▶ _Extracted material_
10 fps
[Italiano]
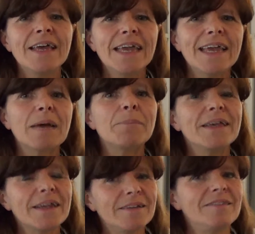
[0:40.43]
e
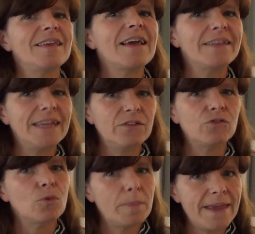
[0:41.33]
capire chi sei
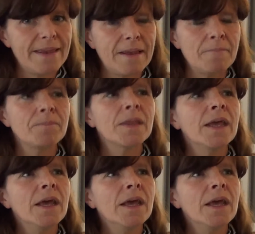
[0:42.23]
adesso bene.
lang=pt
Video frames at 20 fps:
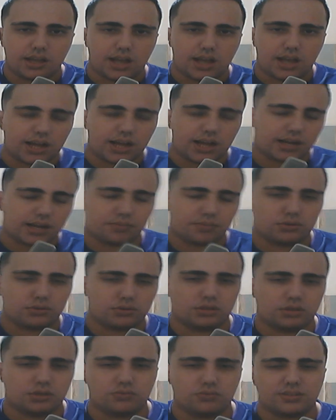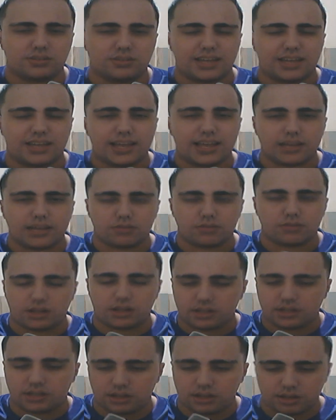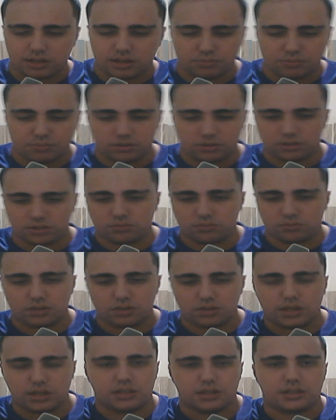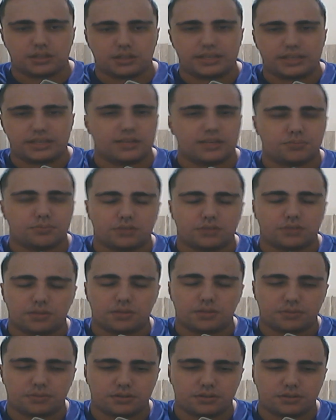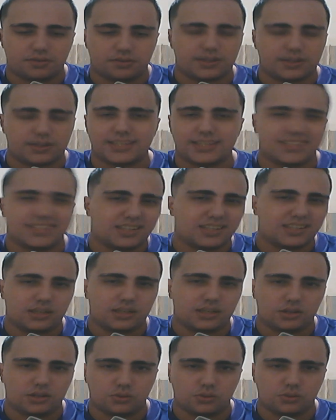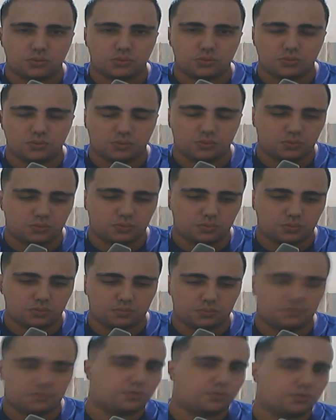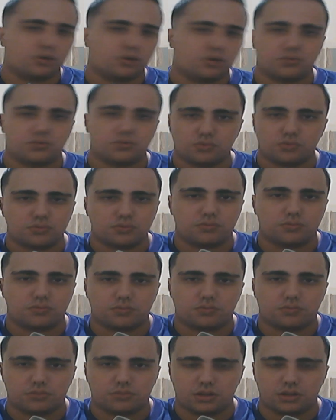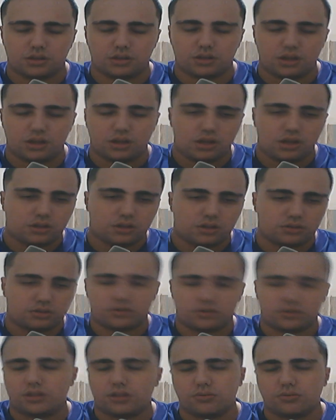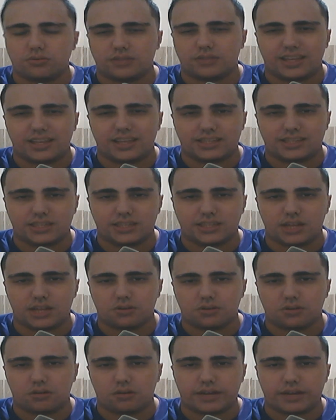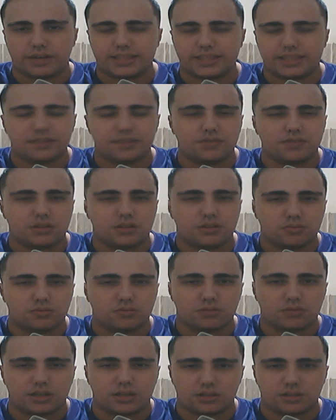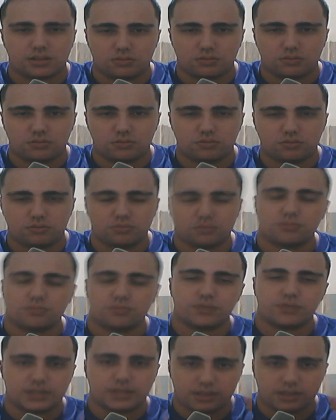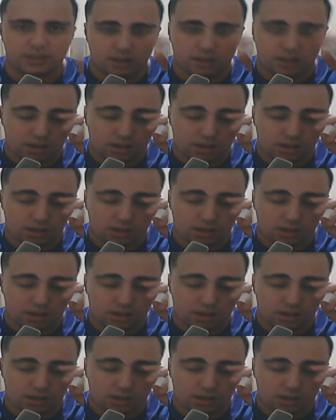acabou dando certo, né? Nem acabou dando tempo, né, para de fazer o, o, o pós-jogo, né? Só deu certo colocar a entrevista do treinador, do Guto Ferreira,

▶ _Work required_
Omit each picture, then return all of the listing exactly as it stands.

▶ _Exercise result_
10 fps
[Italiano]
[0:40.43]
e
[0:41.33]
capire chi sei
[0:42.23]
adesso bene.
lang=pt
Video frames at 20 fps:
acabou dando certo, né? Nem acabou dando tempo, né, para de fazer o, o, o pós-jogo, né? Só deu certo colocar a entrevista do treinador, do Guto Ferreira,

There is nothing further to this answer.